I visited my eye doctor and were told to get examination for possible diabetes 2. It were not quite critical but acted as a reminder of cutting down on sugar . My weight were 83kg at that time. Within a year I cut my weight down to 60kg with the help of a dietitist. I eat a lot less and soda is replaced with tapwater. I do own Novo, they are working on a pill solution and they claim they are getting close.
I find the articles by Doc Gumshoe most interesting and in a language that I can understand. The ladies in my family have been dessimated by pancreatic cancer and any information on a diagnostic testing system would be much appreciated. Unfortunately and currently, once it is discovered it is too late to remedy. Age also does not seem to be a factor.
you need to look at the glycemic load of the food and not the glycemic index
I guarantee if you cut out rice, potato, white bread, pasta you will drop a significant amount of weight and your blood sugar will also go down
Also for inflammation try turmeric
Cinnamon also helps reduce sugar
also get off you bum and do some exercise
I agree with Dr KSS that a blood test for insulin resistance would be the optimum diagnostic tool to detect Type 2 diabetes in the earliest stages. But I think the chances of such a test becoming routine for all persons who might be considered to be “at risk” is slim. There are probably 100 million such persons in the US alone, since just about anyone who is getting up there in the BMI numbers could be considered at risk.
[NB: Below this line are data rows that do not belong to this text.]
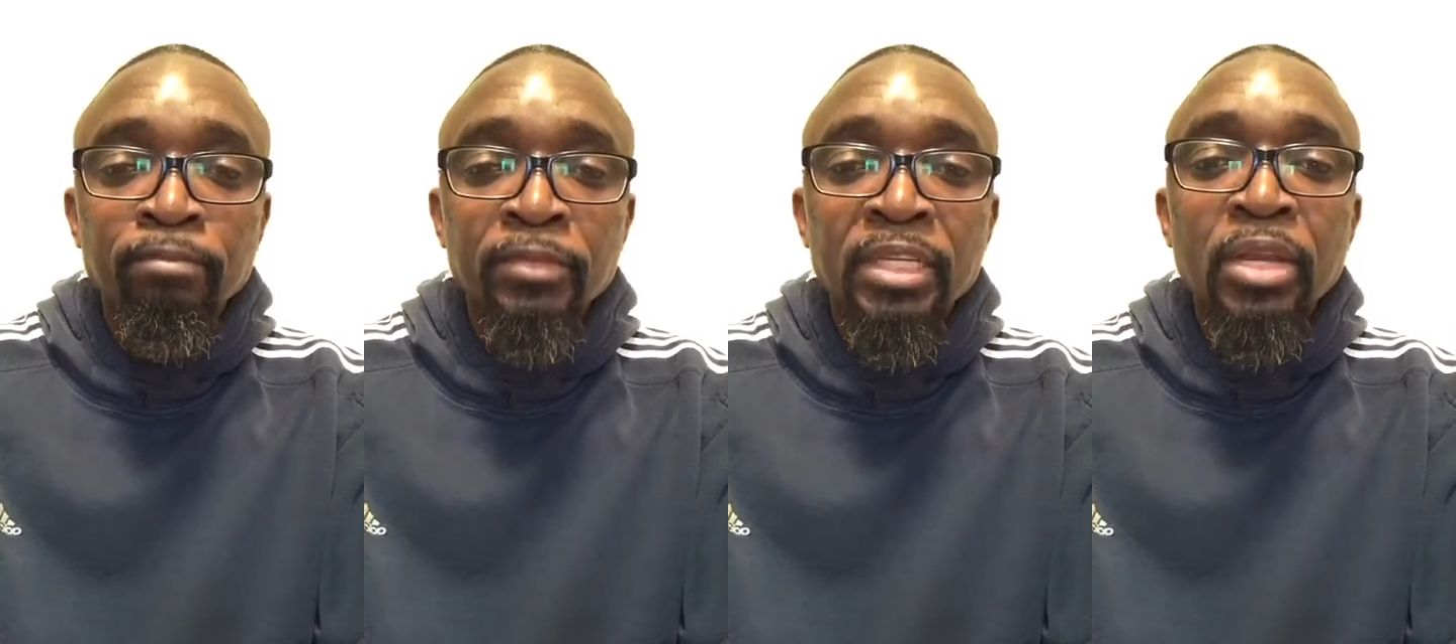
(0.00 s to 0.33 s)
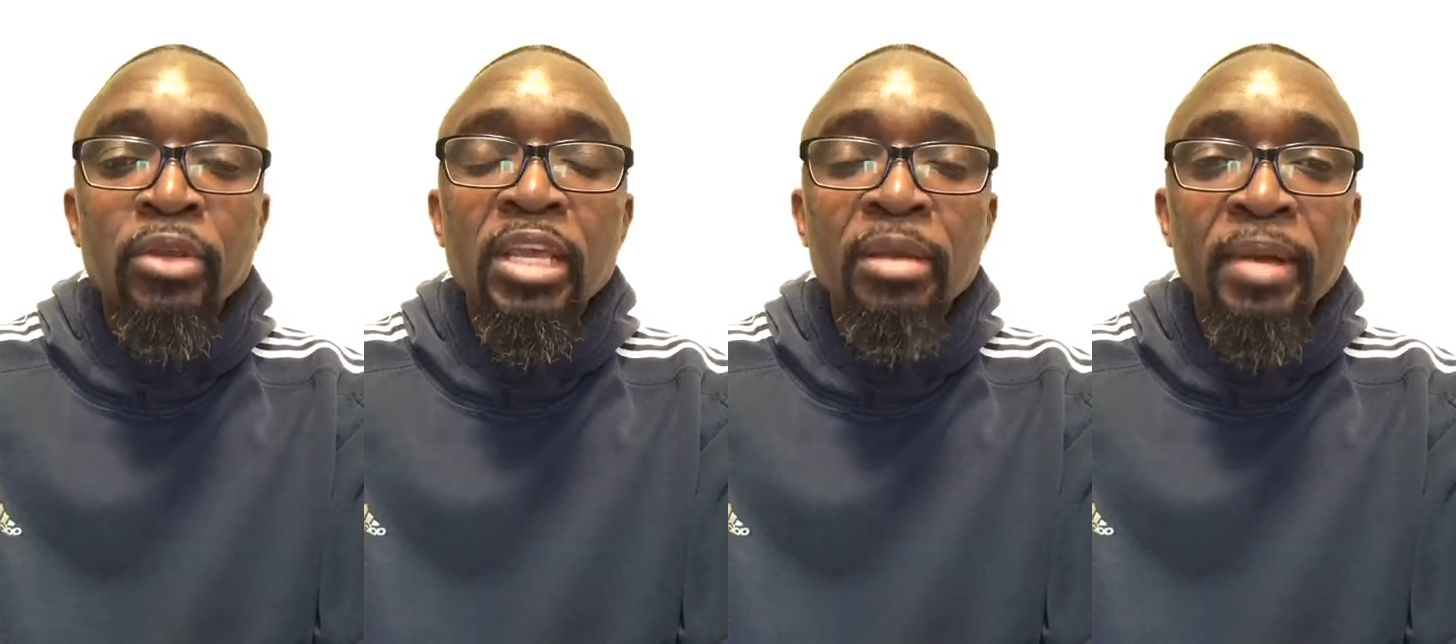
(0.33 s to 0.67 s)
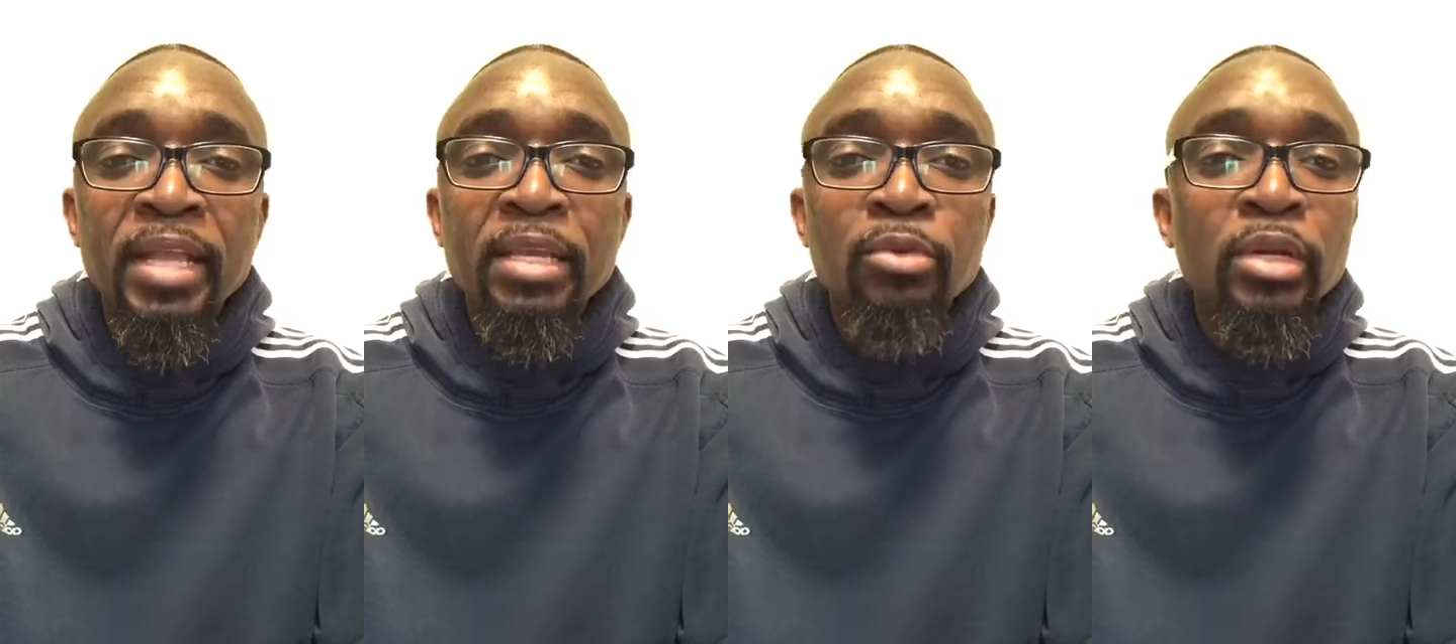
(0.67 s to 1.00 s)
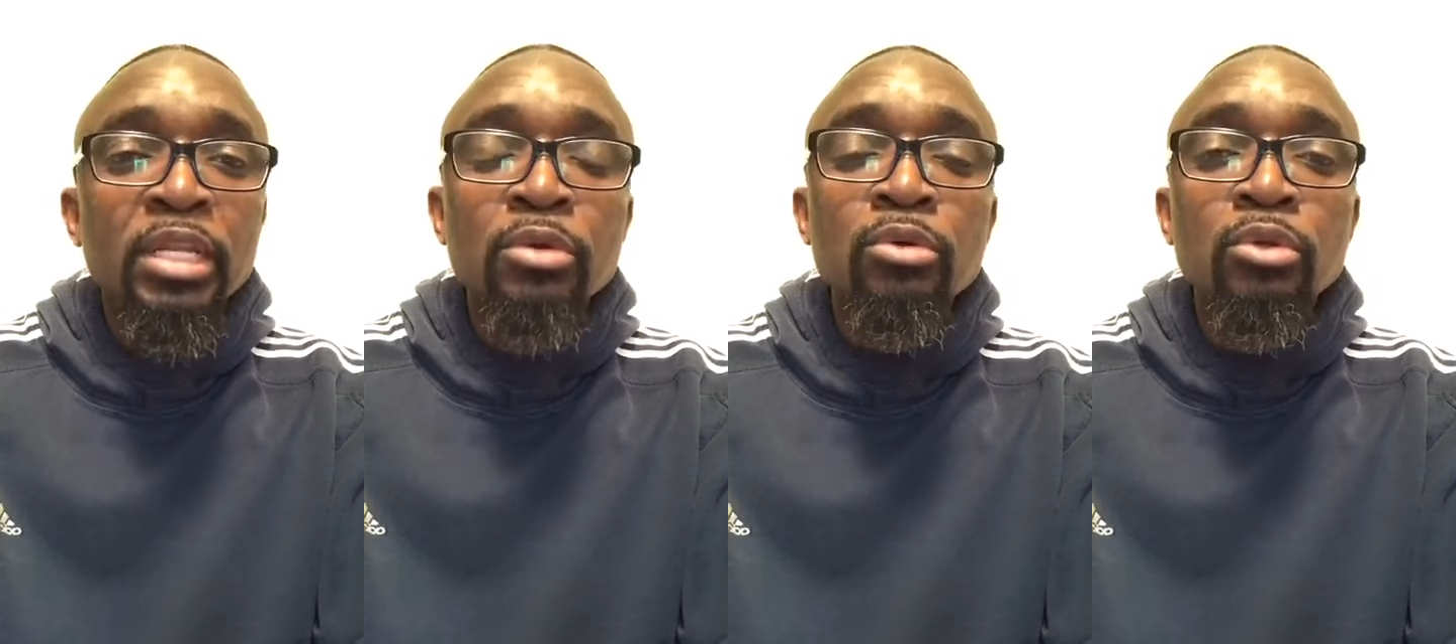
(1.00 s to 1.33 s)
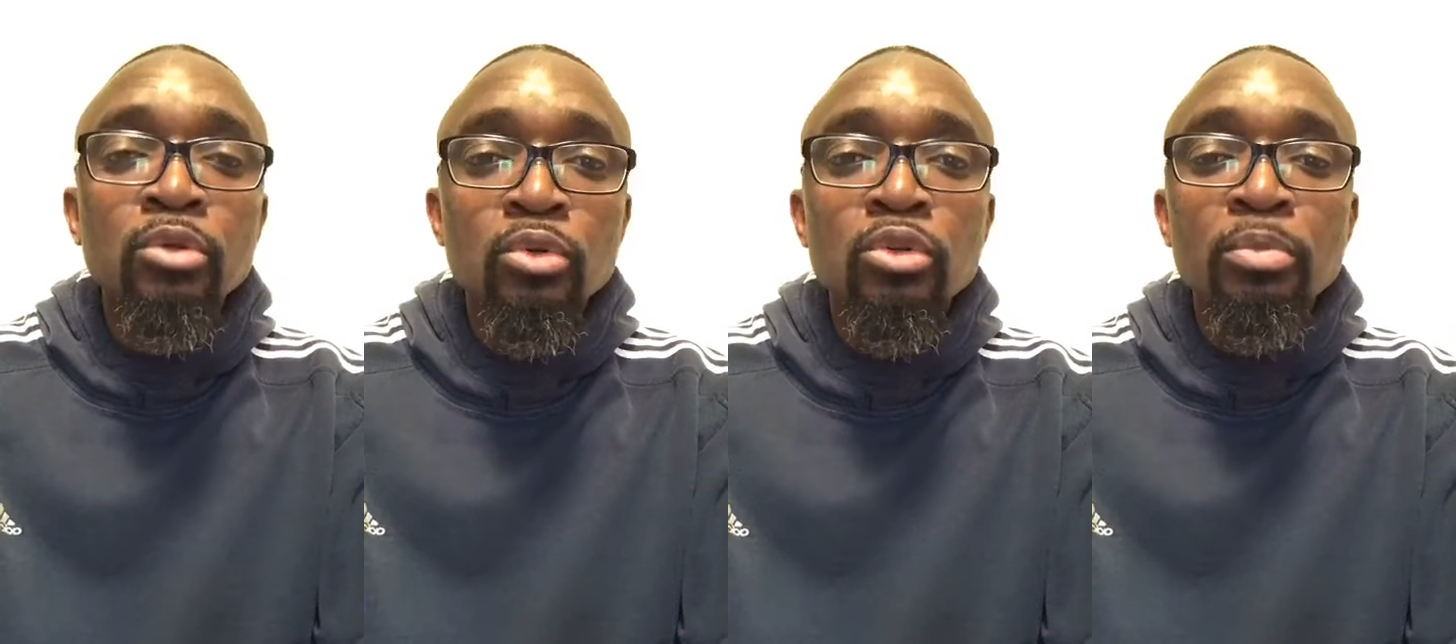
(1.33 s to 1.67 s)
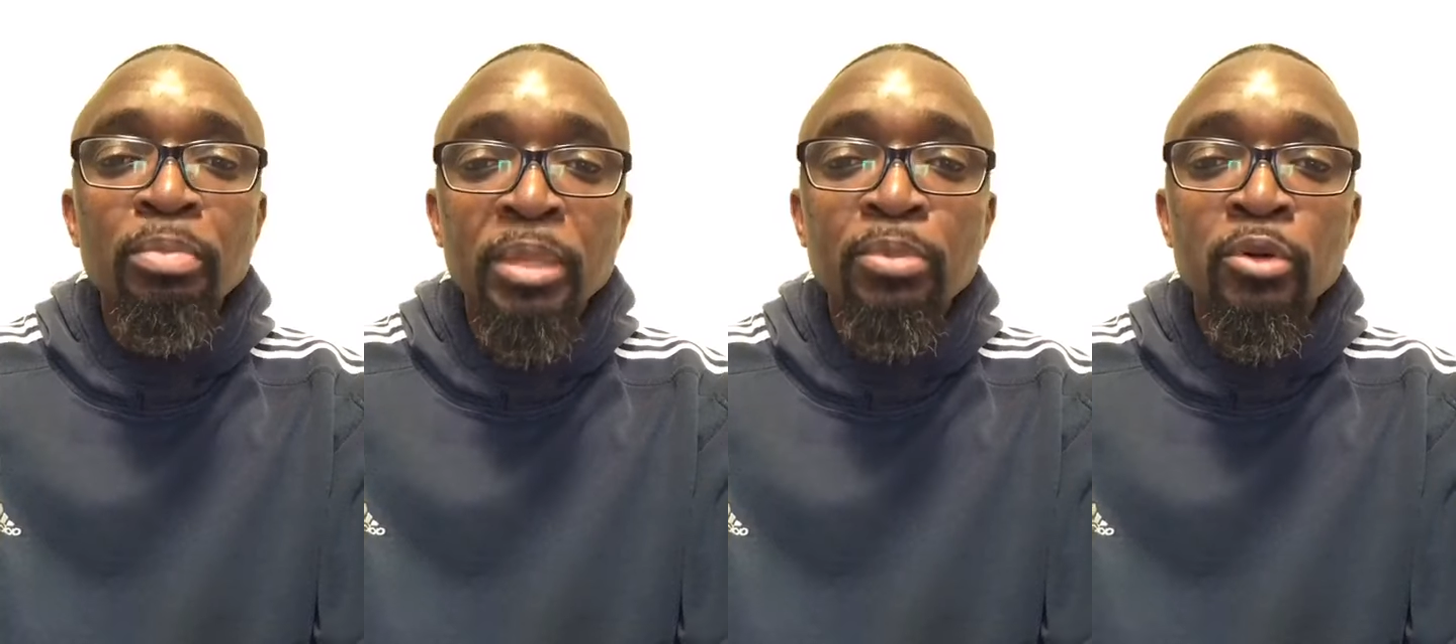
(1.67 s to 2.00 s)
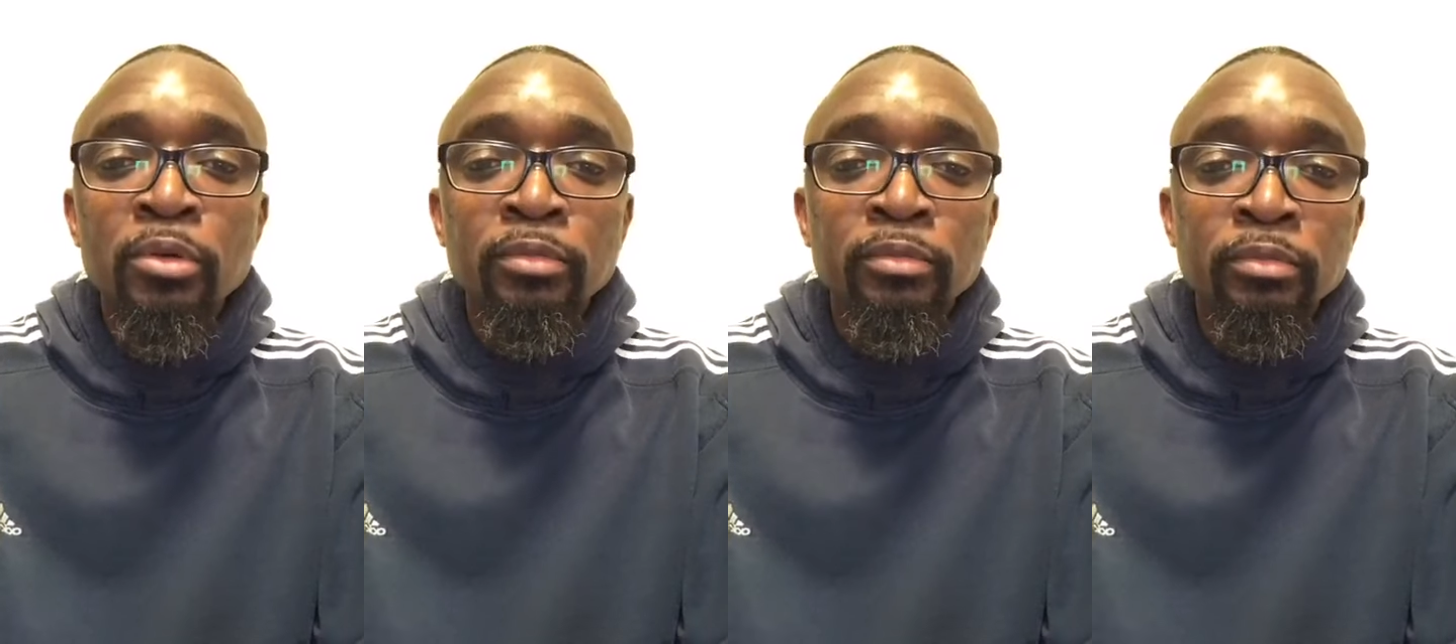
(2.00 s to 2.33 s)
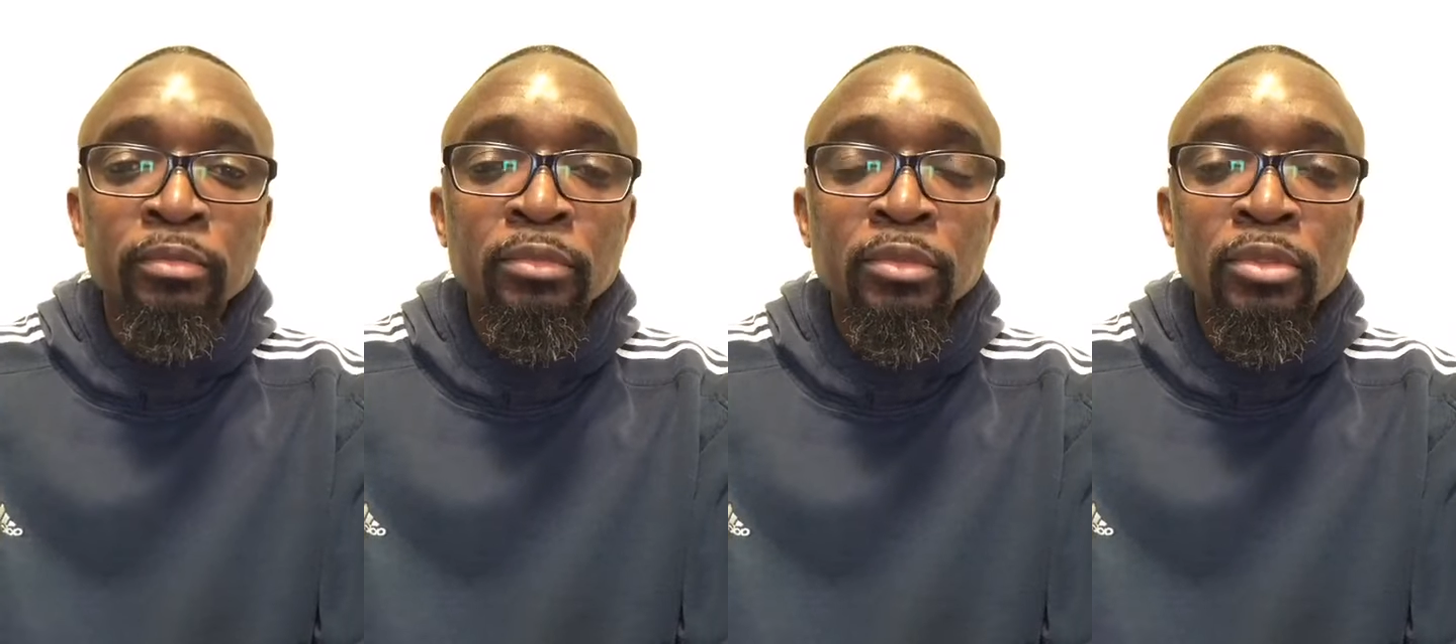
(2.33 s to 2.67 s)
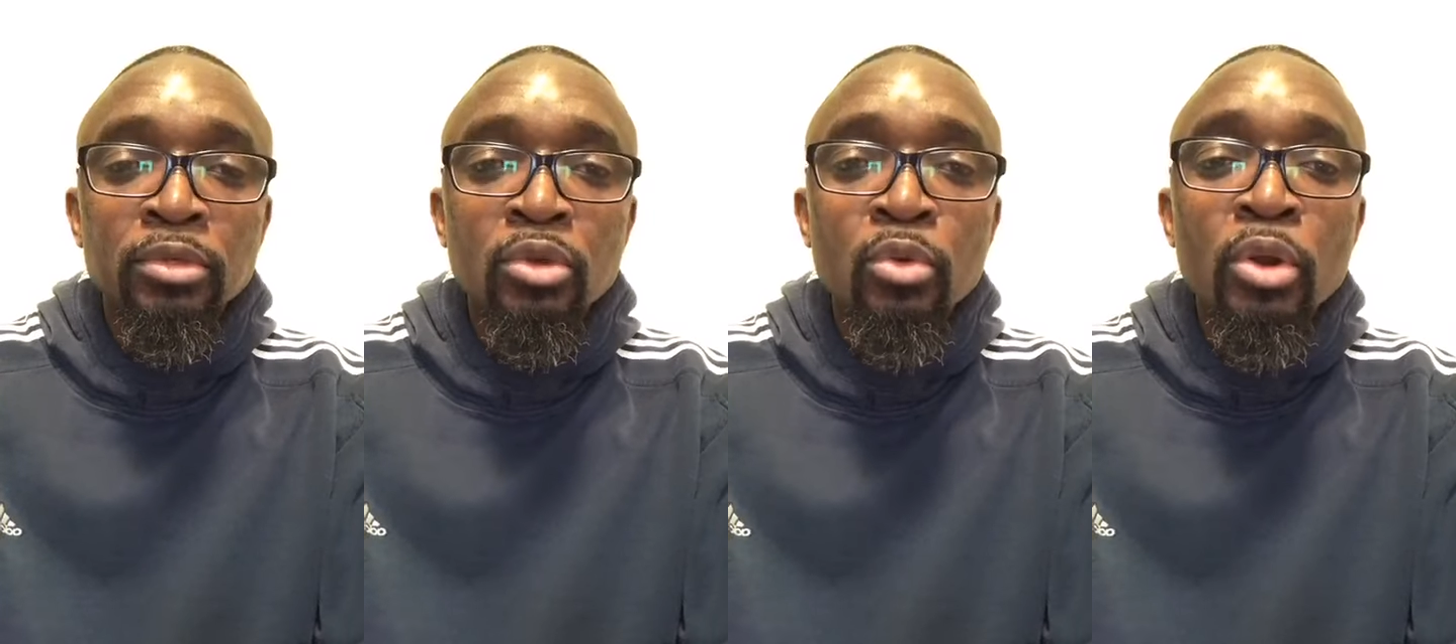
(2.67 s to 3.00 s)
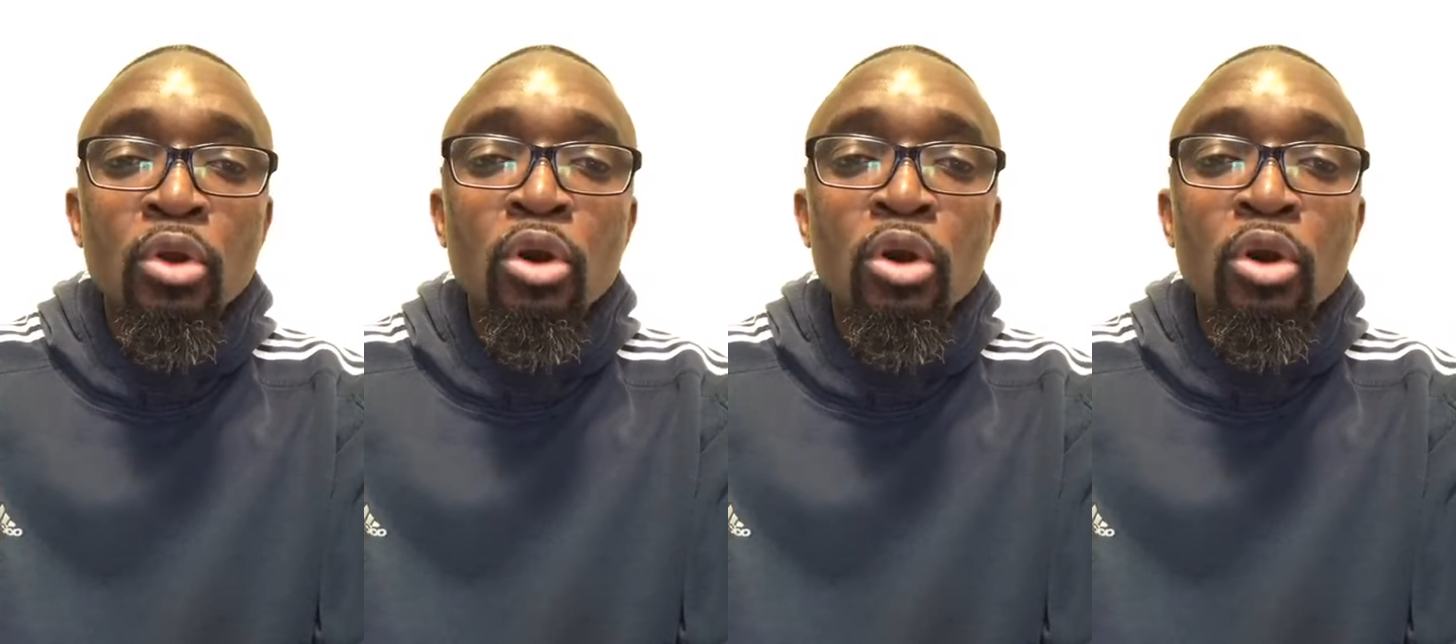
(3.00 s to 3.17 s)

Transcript: can you imagine what he would do to people who are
No, salsalate will not become a standard anti-diabetic drug. But an oral anti-inflammatory agent, perhaps compounded with one of the druts that optimizes insulin utlilization, might have the effect of employing two different anti-diabetic strategies while keeping adverse effects to the minimum.
And, yes, Akkermansia is the beneficial bug in the gut. Probably NM504 just tinkers wth the different microbial populations in favor of the good bug. We’ll see what comes down the pike.
To Mike Nonya: we have really discussed MannKind almost to death on other threads. You might want to control-F those. I have gone into enormous detail about it.